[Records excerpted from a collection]
=====
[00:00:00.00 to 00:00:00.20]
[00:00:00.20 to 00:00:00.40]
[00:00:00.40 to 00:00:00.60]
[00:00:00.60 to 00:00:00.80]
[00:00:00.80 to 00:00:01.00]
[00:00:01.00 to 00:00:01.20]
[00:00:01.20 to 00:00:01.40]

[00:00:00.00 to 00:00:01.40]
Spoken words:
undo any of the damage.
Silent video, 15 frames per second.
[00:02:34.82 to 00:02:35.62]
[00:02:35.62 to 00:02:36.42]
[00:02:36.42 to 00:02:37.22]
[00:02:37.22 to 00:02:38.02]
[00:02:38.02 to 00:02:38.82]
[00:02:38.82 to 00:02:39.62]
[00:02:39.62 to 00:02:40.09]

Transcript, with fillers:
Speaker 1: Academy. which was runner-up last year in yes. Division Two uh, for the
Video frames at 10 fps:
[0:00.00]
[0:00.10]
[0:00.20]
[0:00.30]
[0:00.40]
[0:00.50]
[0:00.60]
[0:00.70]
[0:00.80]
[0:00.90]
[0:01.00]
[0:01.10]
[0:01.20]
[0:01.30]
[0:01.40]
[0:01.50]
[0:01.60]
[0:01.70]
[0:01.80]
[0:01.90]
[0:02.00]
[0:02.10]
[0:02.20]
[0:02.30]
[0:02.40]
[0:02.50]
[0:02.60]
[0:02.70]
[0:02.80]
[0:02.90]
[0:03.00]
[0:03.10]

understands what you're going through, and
=====
▶ WHAT TO PRODUCE
For each line above that holds the string "frames", provide a copy of that line.

▶ ANSWER TO THIS PROBLEM
Silent video, 15 frames per second.
Video frames at 10 fps:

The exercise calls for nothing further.